***** Data

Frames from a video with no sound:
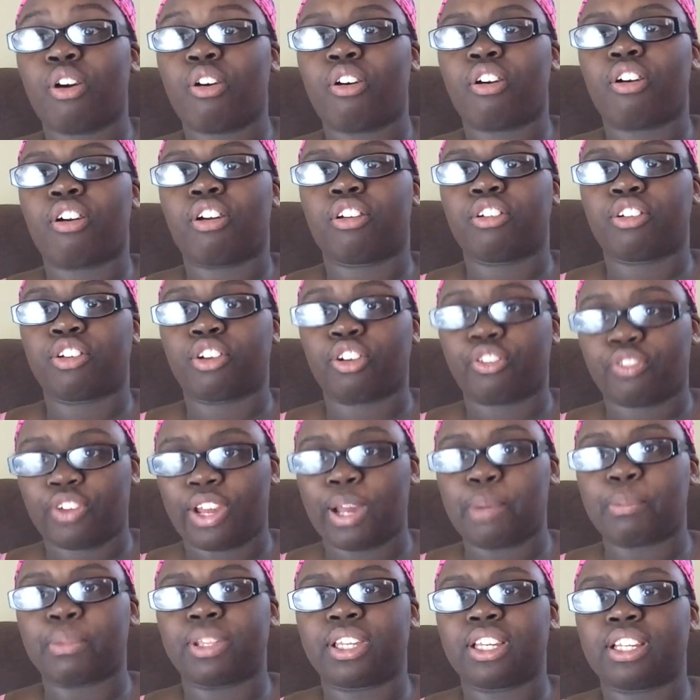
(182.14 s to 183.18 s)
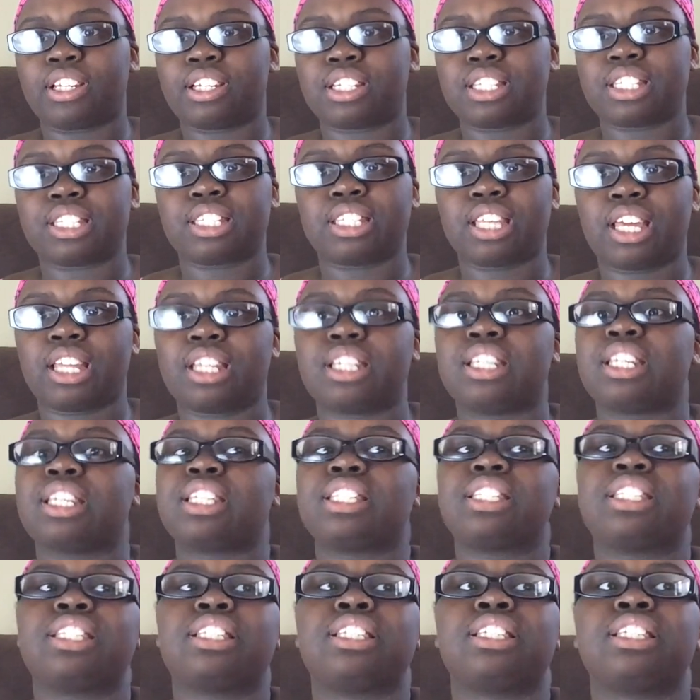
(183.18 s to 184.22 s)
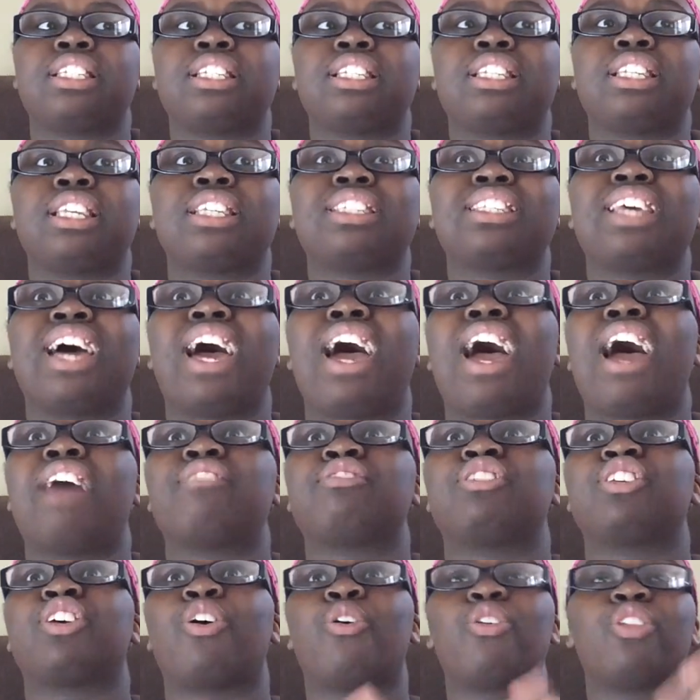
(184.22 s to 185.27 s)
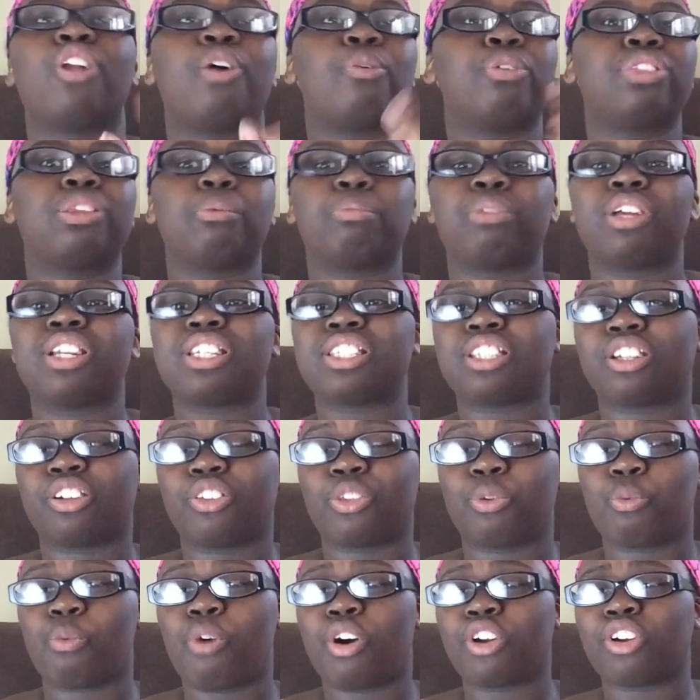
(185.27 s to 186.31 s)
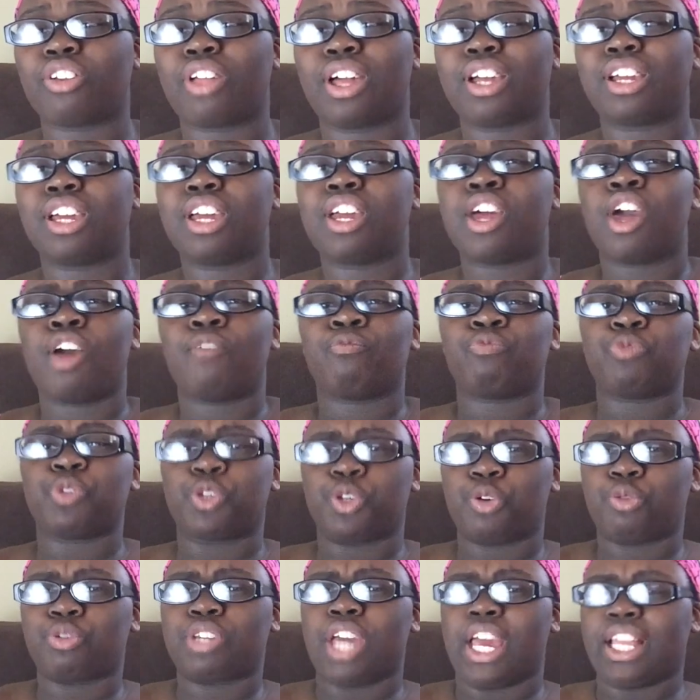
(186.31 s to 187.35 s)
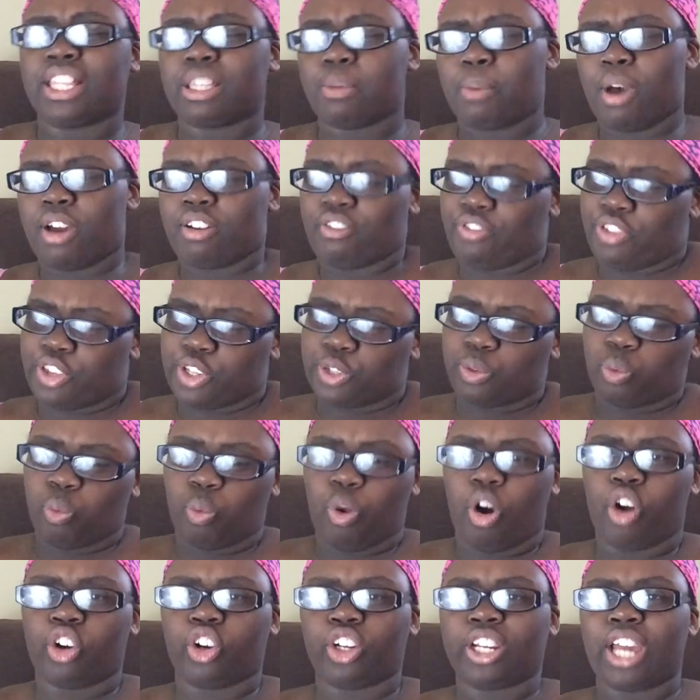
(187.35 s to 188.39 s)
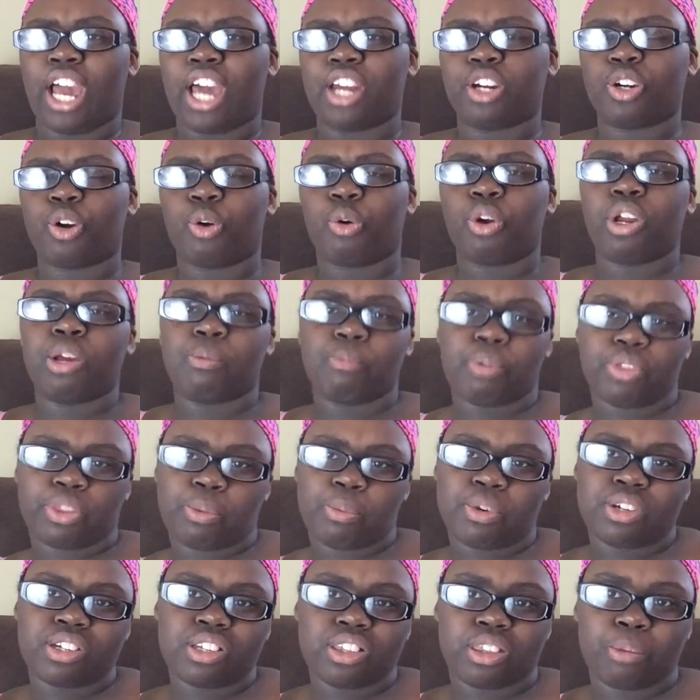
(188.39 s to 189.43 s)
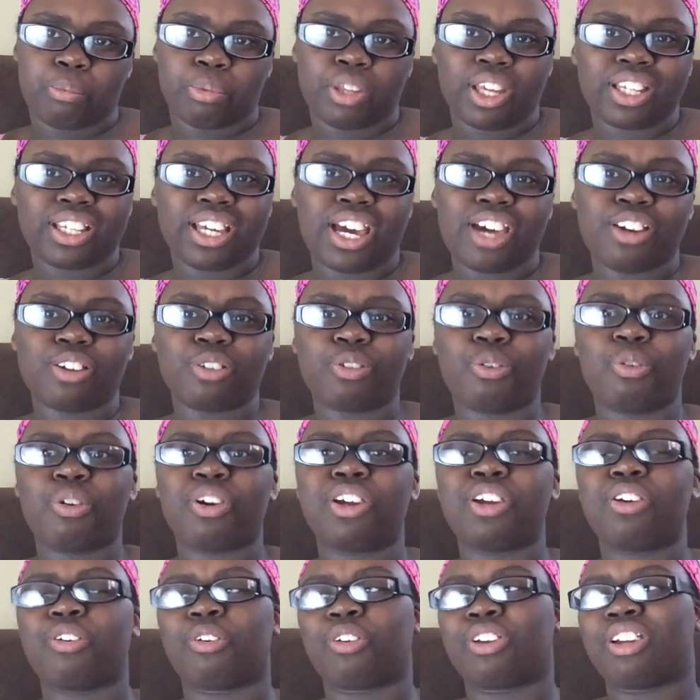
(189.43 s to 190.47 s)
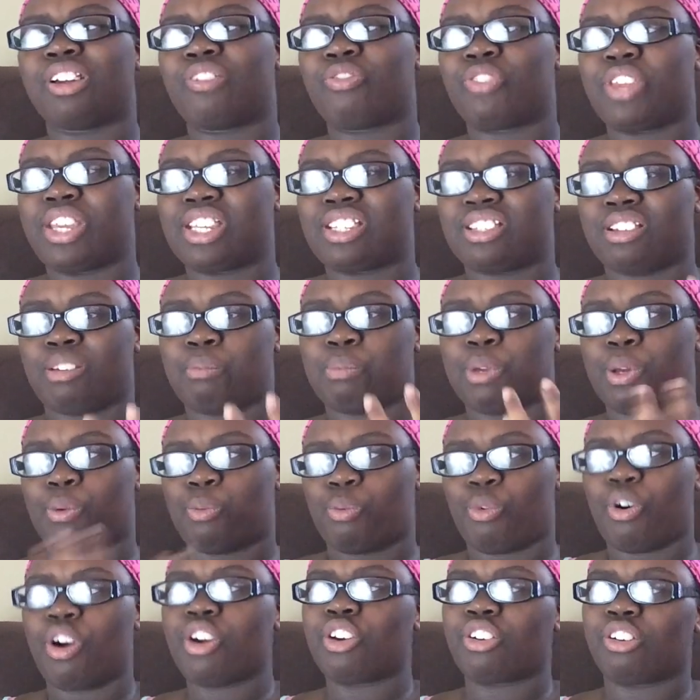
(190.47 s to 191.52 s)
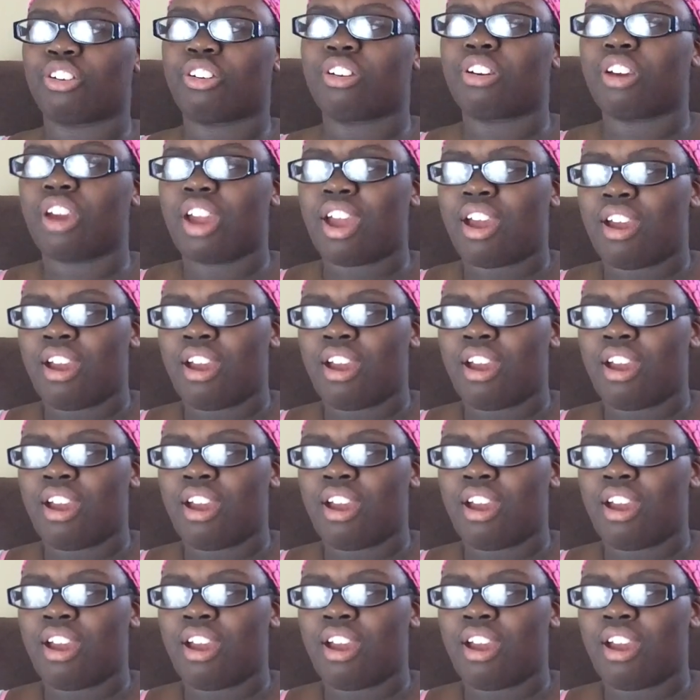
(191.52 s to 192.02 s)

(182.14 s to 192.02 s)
are your family? Does that have to go along with the blood is thicker than water? Like, do you take them out of this water category and put them into the blood category, or can they still be water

**********

→ Prompt
The whole listing must be restated word for word. Leave out any pictures.

→ Solution to this problem
Frames from a video with no sound:
(182.14 s to 183.18 s)
(183.18 s to 184.22 s)
(184.22 s to 185.27 s)
(185.27 s to 186.31 s)
(186.31 s to 187.35 s)
(187.35 s to 188.39 s)
(188.39 s to 189.43 s)
(189.43 s to 190.47 s)
(190.47 s to 191.52 s)
(191.52 s to 192.02 s)

(182.14 s to 192.02 s)
are your family? Does that have to go along with the blood is thicker than water? Like, do you take them out of this water category and put them into the blood category, or can they still be water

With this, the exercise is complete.